Puoi leggere il post completo del blog in cui spiego alcuni avvertimenti sulla mia soluzione: http://www.thomaskasene.com/2016/08/20/custom-spring-boot-starter-messagesource/

Aggiornare

Dopo alcuni tentativi, mi sono reso conto che l’utilizzo di un BeanFactoryPostProcessor era errato perché causerebbe la creazione prematura del bean MessageSource originale e ignora le proprietà dell’applicazione (soprattutto, spring.messages.basename ).
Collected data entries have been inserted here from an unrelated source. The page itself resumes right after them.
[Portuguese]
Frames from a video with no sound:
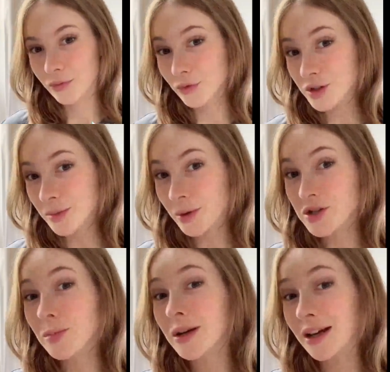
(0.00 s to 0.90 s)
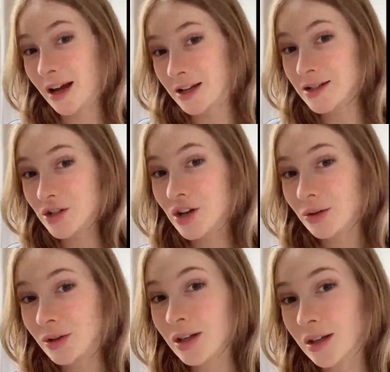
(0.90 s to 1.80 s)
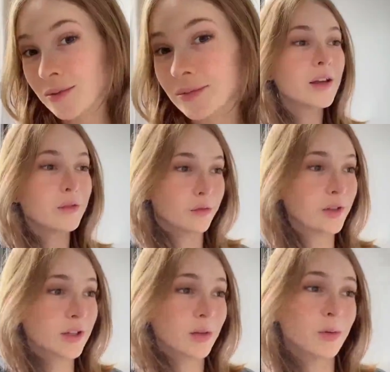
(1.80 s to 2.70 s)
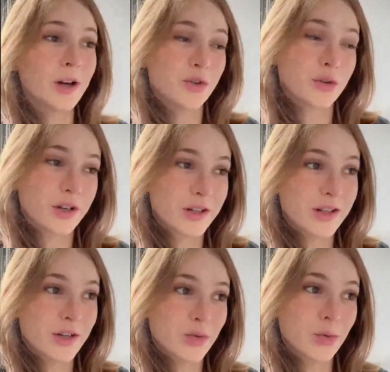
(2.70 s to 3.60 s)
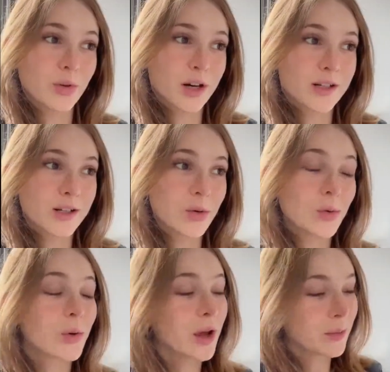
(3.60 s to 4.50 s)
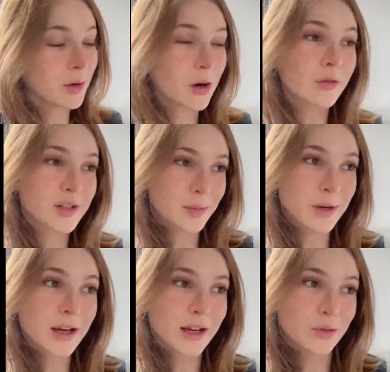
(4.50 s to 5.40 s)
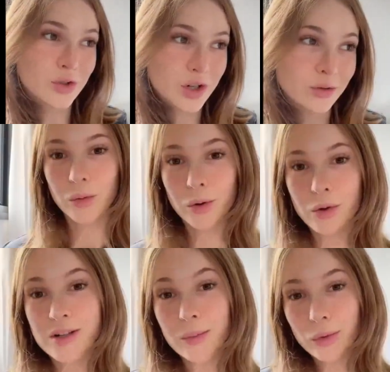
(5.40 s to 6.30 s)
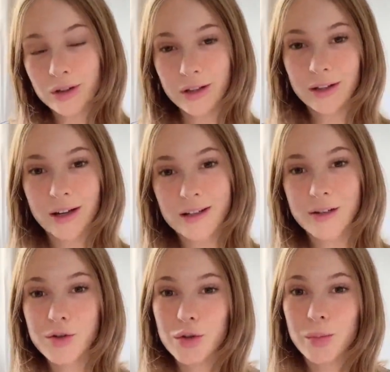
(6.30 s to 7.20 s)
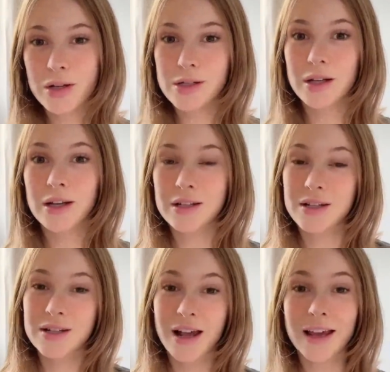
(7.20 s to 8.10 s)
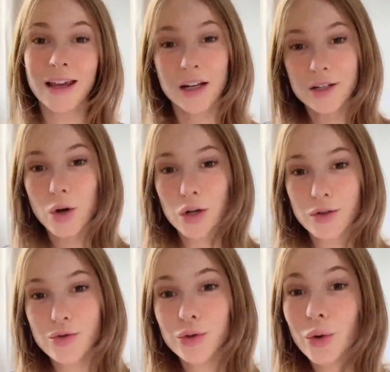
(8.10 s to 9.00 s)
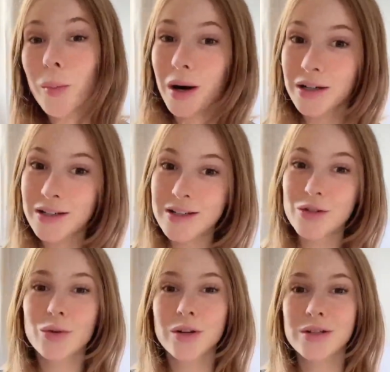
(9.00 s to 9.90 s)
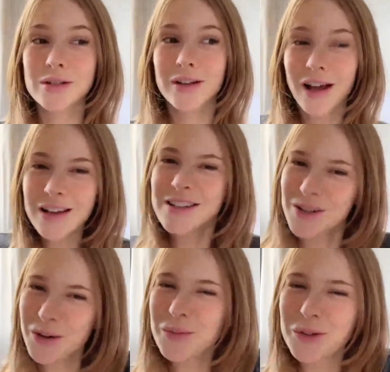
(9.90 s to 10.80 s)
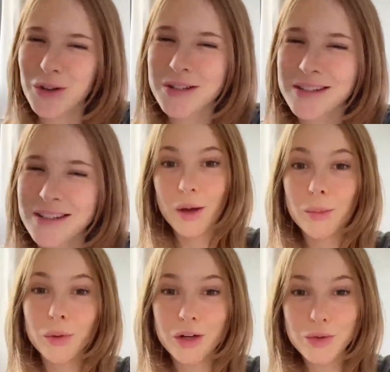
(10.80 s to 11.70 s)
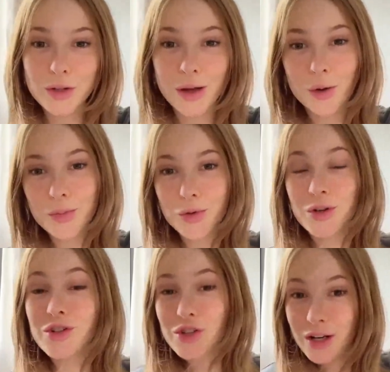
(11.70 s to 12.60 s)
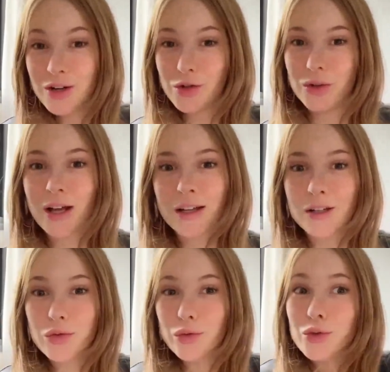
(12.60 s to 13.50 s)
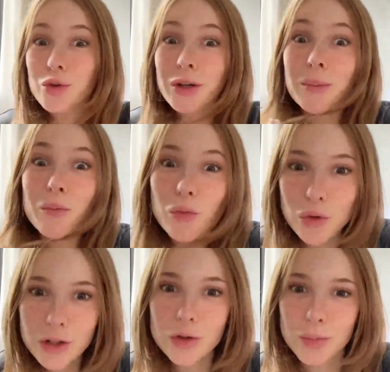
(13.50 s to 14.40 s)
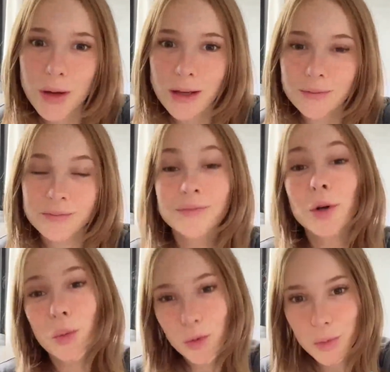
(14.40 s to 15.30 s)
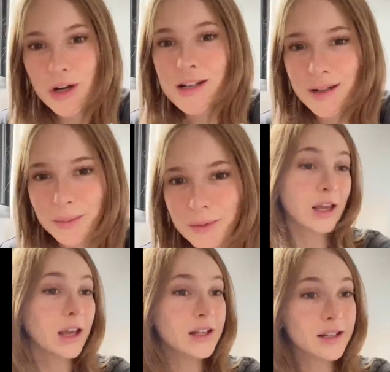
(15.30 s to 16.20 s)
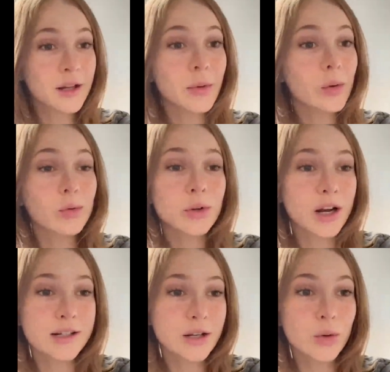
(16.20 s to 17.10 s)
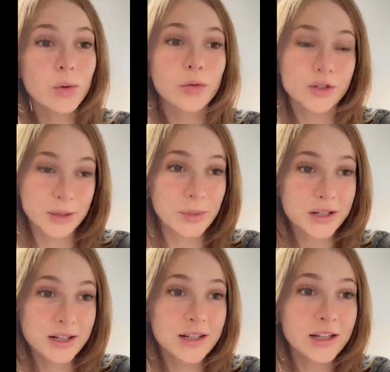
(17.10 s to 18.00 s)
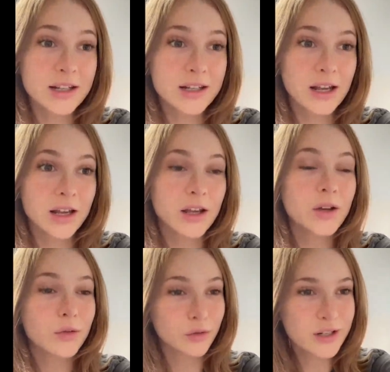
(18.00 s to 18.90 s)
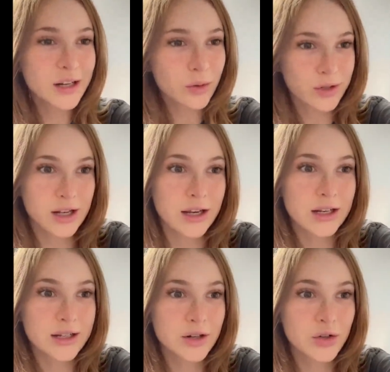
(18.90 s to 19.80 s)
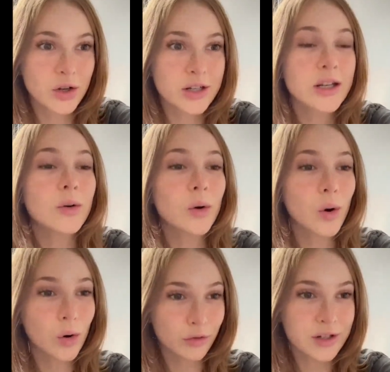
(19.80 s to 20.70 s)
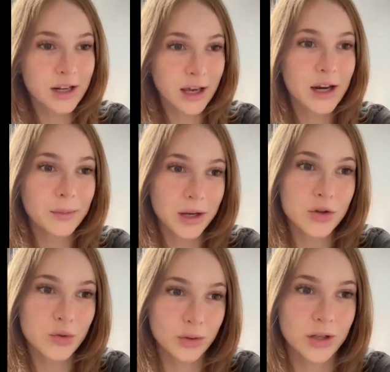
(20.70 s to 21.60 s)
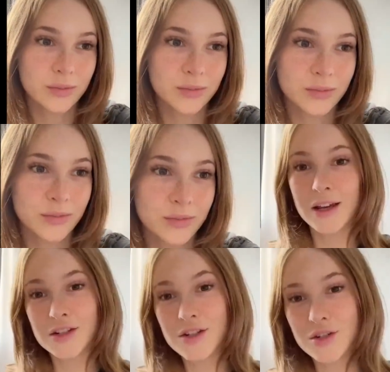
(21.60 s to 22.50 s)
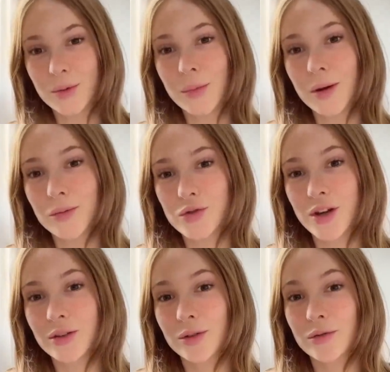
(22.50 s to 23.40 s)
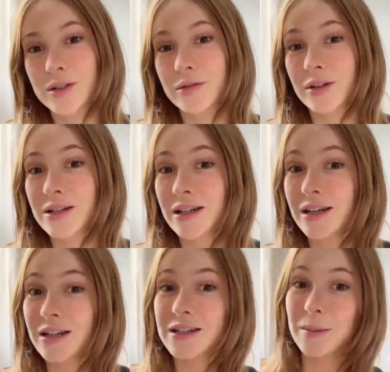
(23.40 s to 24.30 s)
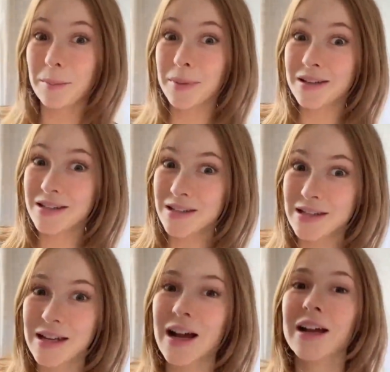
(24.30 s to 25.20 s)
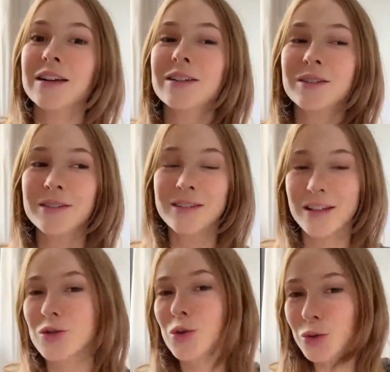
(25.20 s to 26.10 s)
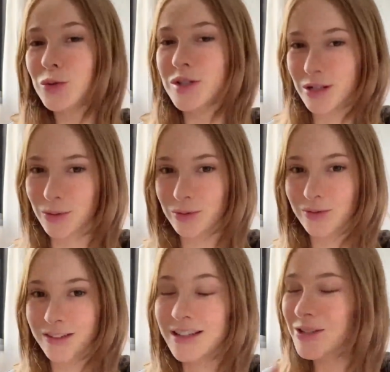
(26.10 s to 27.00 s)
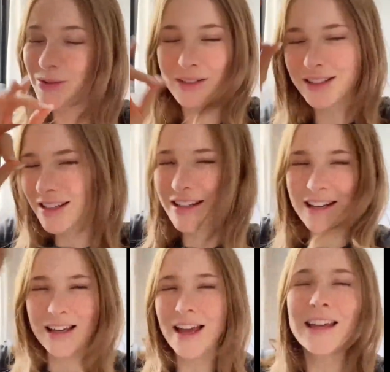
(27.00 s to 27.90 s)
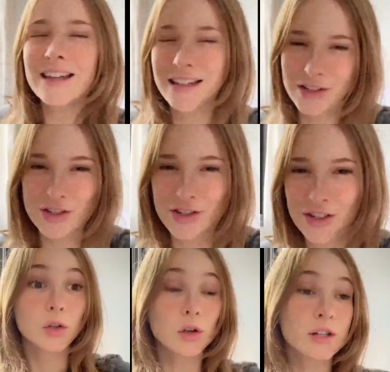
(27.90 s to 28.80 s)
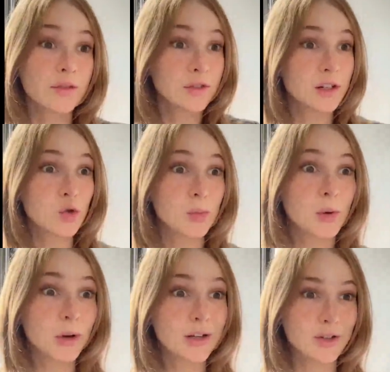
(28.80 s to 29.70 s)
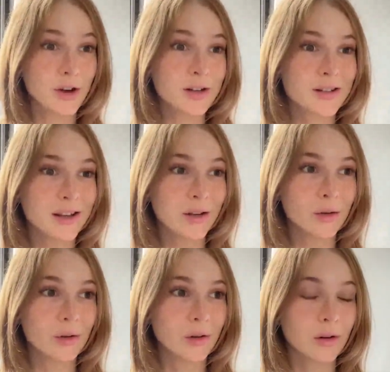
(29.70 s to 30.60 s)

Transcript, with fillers: Você pode aplicar esse jeito aqui. Filha, não acho que esse seja um lugar seguro. É melhor você brincar no chão. Uma coisa muito interessante sobre as crianças é que elas gostam de tomar decisões, assim como nós. Por isso, dar opções direcionadas funciona muito bem. Como por exemplo, esse não é um lugar seguro, você precisa descer. Você consegue descer sozinho ou você quer a minha ajuda? Existe também um jeito que você faz a criança pensar na solução. Isso aqui é elite. Nossa, você subiu aí sozinho?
Ciò significa che l’applicazione non sarà in grado di configurare queste proprietà. Vedere l’estratto dalla documentazione di BeanFactoryPostProcessor di seguito.

Un BeanFactoryPostProcessor può interagire con e modificare le definizioni di bean, ma mai istanze bean. Ciò potrebbe causare un’anticipazione dei fagioli prematura, violando il contenitore e causando effetti collaterali indesiderati. Se è richiesta l’interazione dell’istanza di bean, prendere in considerazione l’implementazione di BeanPostProcessor.

Ho aggiornato l’esempio precedente per utilizzare invece BeanPostProcessor , che altera l’istanza del bean piuttosto che la definizione del bean.